According to the Society for American Baseball Research, “Whether he was entertaining during rain delays or fronting his lip-syncing four-man Orioles band on the field while Bob Seger’s ‘Old Time Rock and Roll’ blared from the Memorial Stadium public-address system, Dempsey endeared himself to the Baltimore faithful.”
“I was a blue-collar catcher,” Dempsey said in an Orioles history published in 2001; “down there in the trenches with the fans, fighting and scrapping just to break even. I intermingled with the fans. … I think they appreciated my approach to the game.”
According to the Society for American Baseball Research, after playing for the Brewers in 1991, Dempsey asked Brewers owner Bud Selig to consider him as a replacement for manager Tom Trebelhorn, who was fired. “I can manage this club,” Dempsey said to Selig. “I know what they need.” Selig instead hired Phil Garner.
Dempsey sounds like a great guy who gave us fans our money’s worth of entertainment. I didn’t know he had asked Selig to be a manager. Interesting. We don’t hear that very often, of a player directly asking a GM for the manager position. Garner went to manage the Brewers for a long time.
Thanks Mark. There’s no way today’s MLB ruling elite would let anyone get away with some of the stuff that Dizzy Dean did. I decided just to take a couple of minutes and look at his game logs and I’m glad that I did. Because to be honest, I had never really noticed to what extent that Dizzy Dean also came in as a relief pitcher. The 11 saves he picked up in 1936 established a Cardinals record which would not be eclipsed until 1948. Incredible.

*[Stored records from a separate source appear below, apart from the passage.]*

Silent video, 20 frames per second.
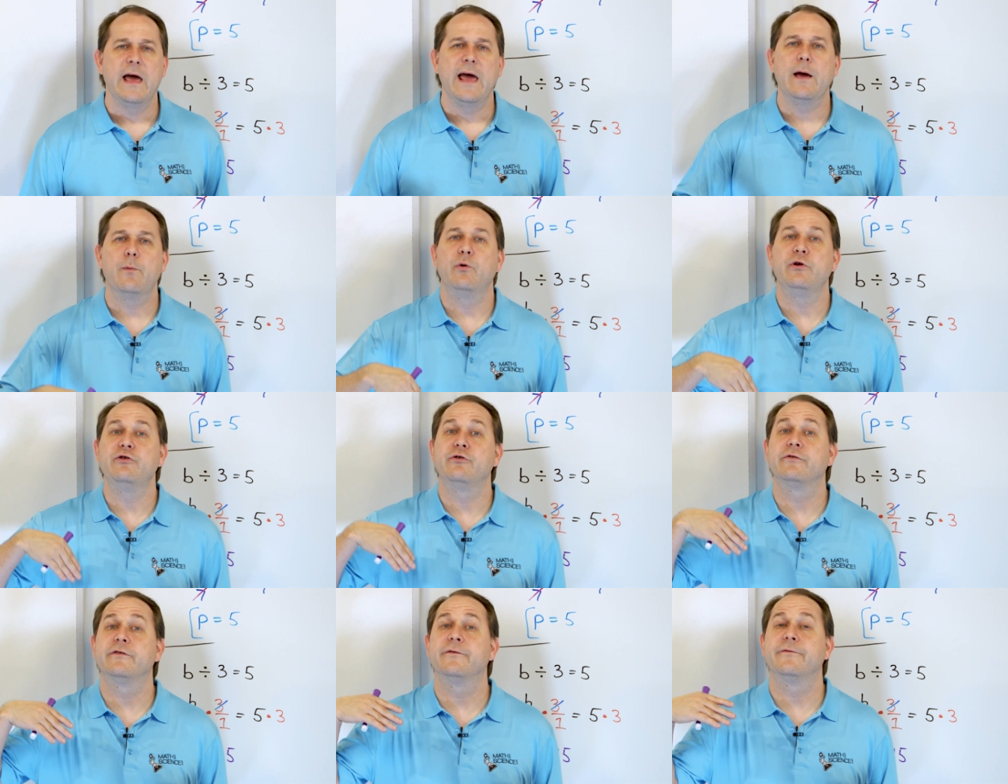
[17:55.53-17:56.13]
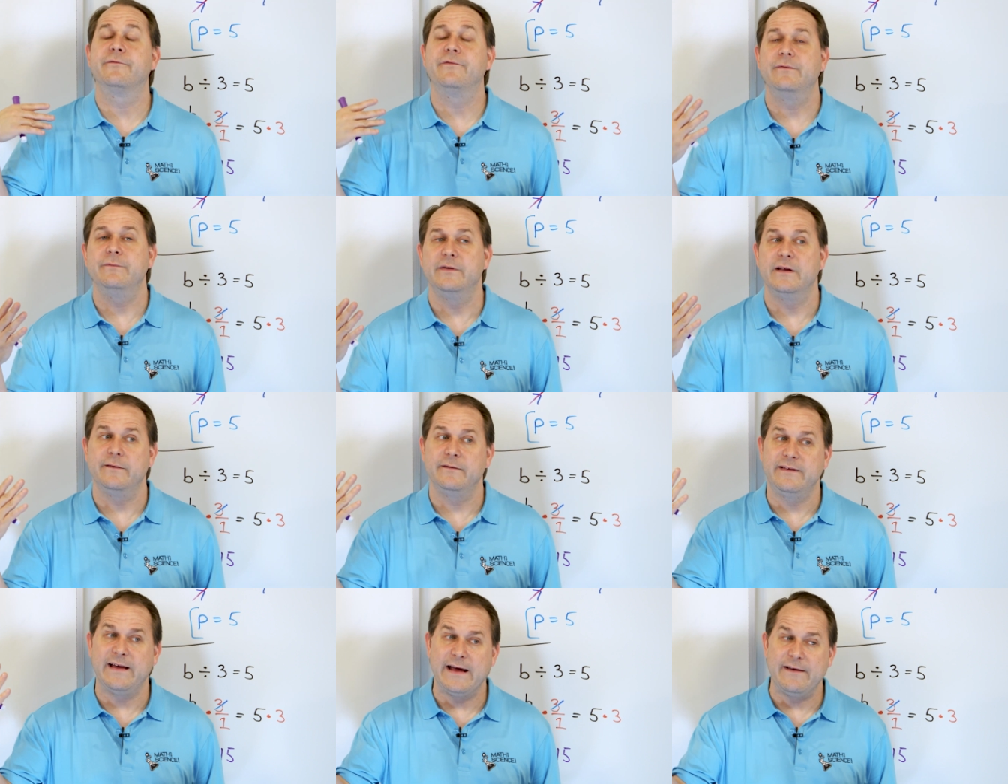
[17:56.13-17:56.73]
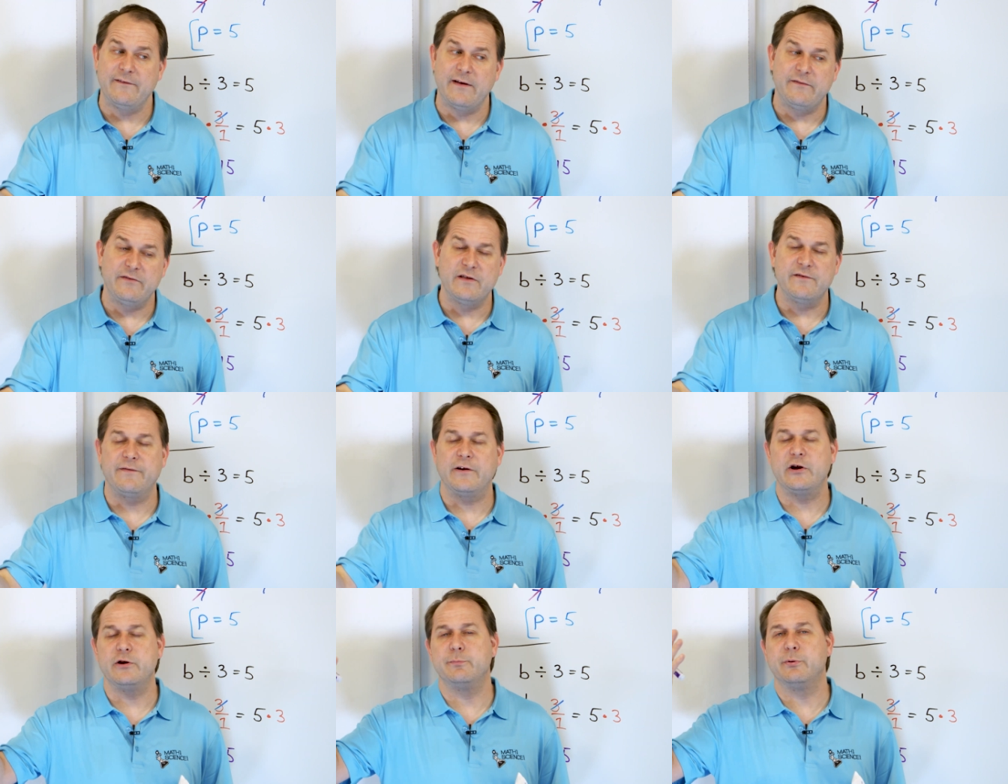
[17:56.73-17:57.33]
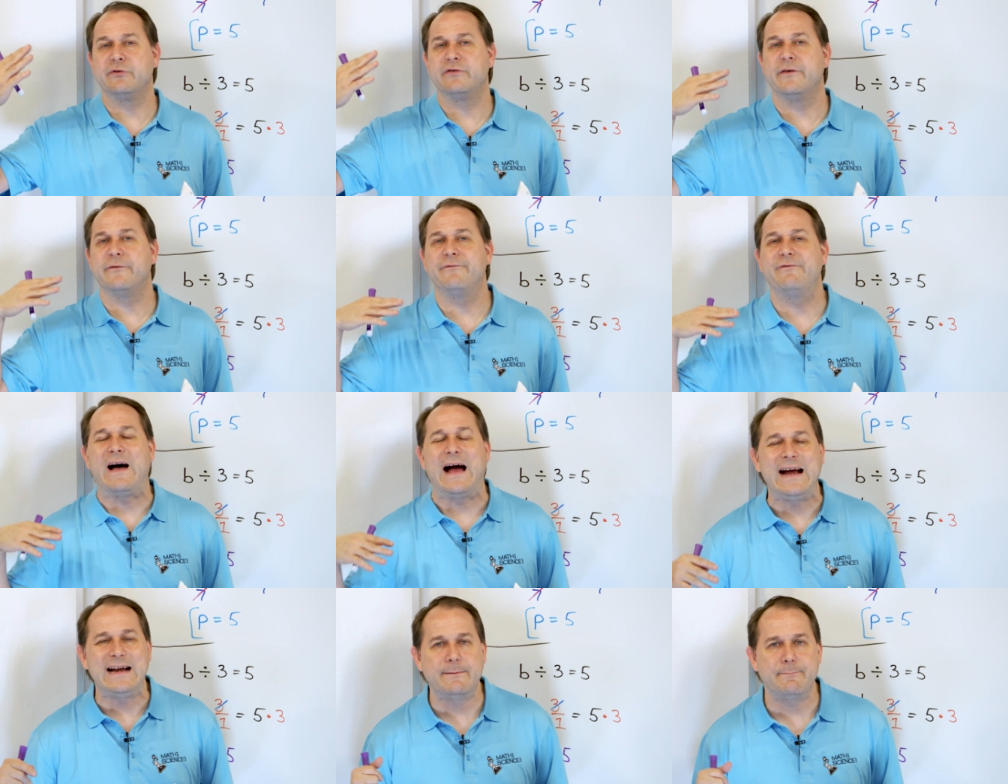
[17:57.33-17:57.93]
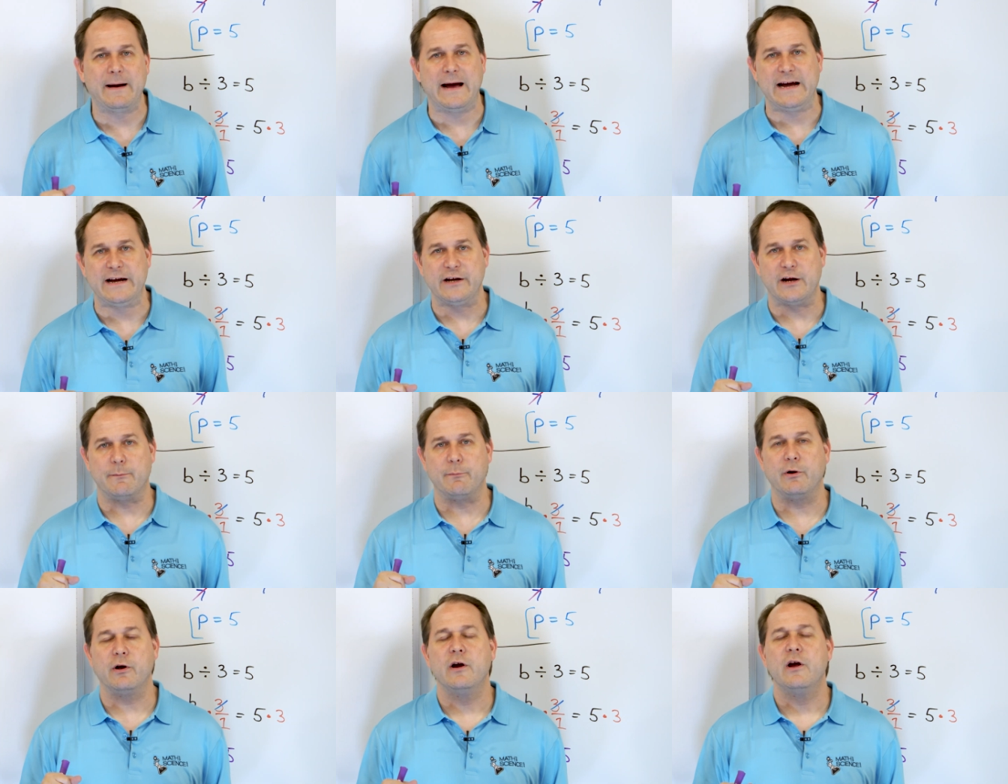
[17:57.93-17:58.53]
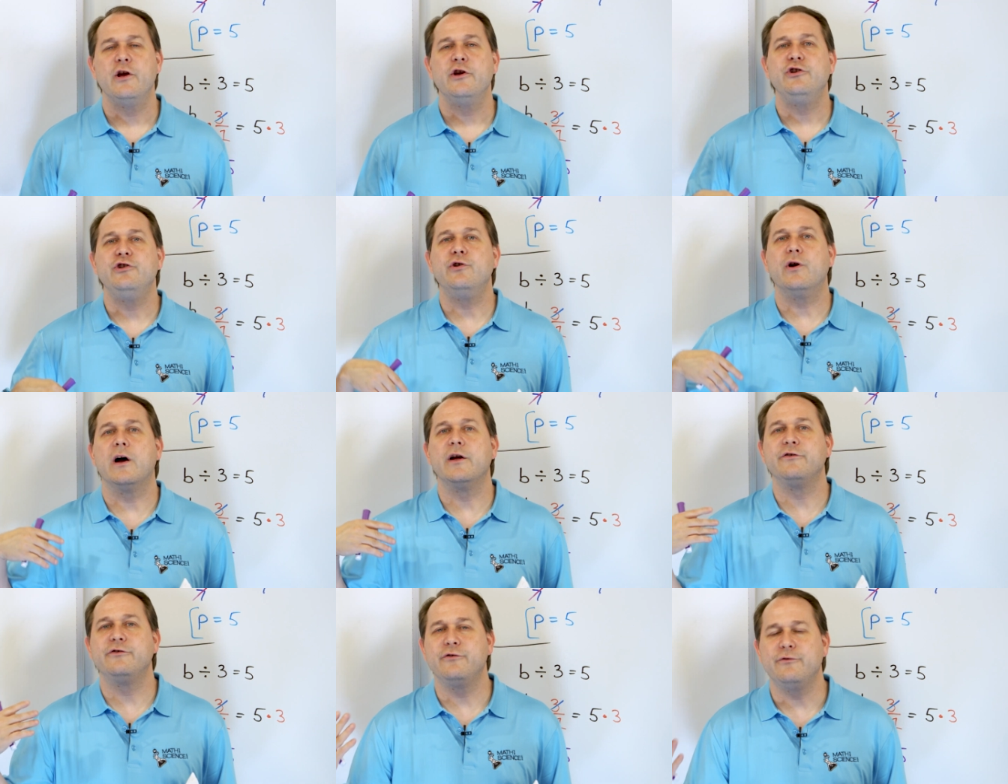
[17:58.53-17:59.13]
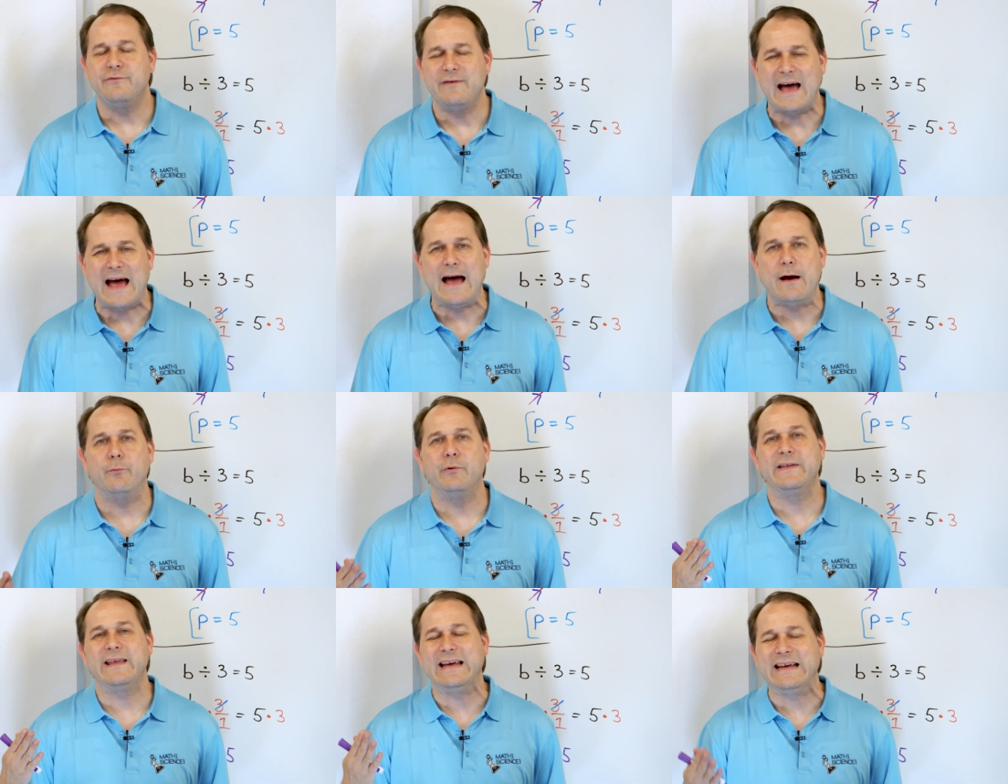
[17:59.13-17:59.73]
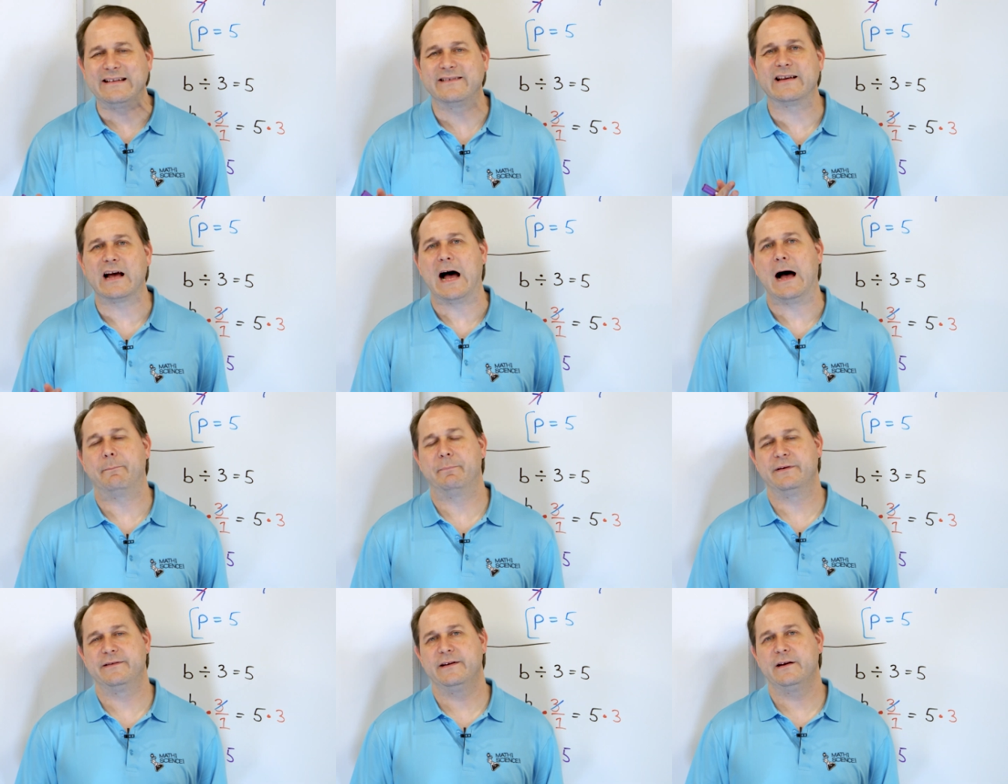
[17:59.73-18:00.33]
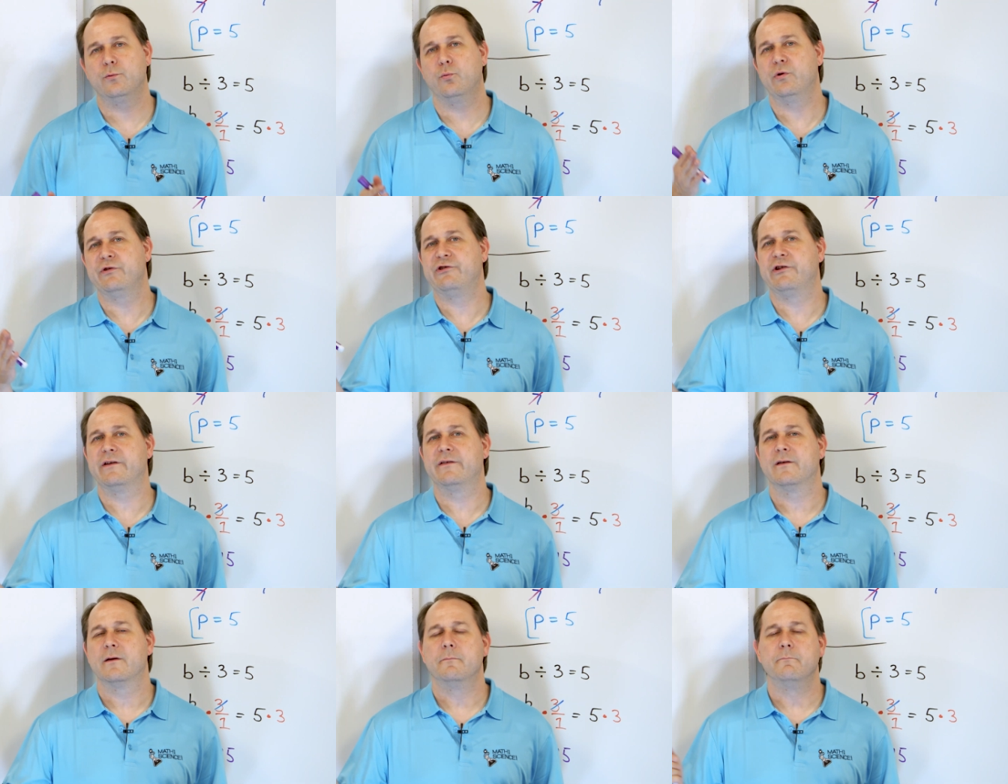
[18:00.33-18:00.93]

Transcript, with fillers: And when you're having the variable divided by a number, you undo that with its opposite, which is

Thanks for the info about those 11 saves for Dizzy Dean in 1936, a season when he also had 34 starts, 28 complete games and 24 wins. Oh, and how he could hit, too (not that MLB would let him do that today): 161 hits, eight home runs and 76 RBI for his career. His World Series batting average is .333 (5-for-15).
Dizzy knew how to work a crowd. I may have used the following 1934 World Series anecdote before from Dean biographer Robert Gregory, but it’s worth retelling:
“The Cardinals were staying at the Book-Cadillac Hotel, headquarters for the 1934 World Series in downtown Detroit, when Dean’s cab pulled up. A big crowd was forming near both entrances and loudspeakers were blaring a hot trombone version of ‘Hold That Tiger.’ He jumped out, waved, did a jig and pretended to lead the music. The applause was not much but Dizzy bowed anyway. Then somebody tossed him a stuffed toy tiger. He was twisting its tail and laughing as he and brother Paul went inside for a late breakfast with Will Rogers and Damon Runyon.”
And so as a too early heat wave spreads across the country….. Where are you when we need you Dizzy?
Good luck, and hydrate, hydrate, hydrate.
Reminds me of when Casey Stengel attended the 1966 All-Star Game at the brand-new Busch Memorial Stadium in downtown St. Louis. Game time temperature was 100 degrees and the thermometer reached a peak of 105 during the game. Asked his opinion of the new stadium, honorary coach Stengel famously replied, “Sure holds the heat well.” Stengel also added, “The heat took the press right out of my pants.”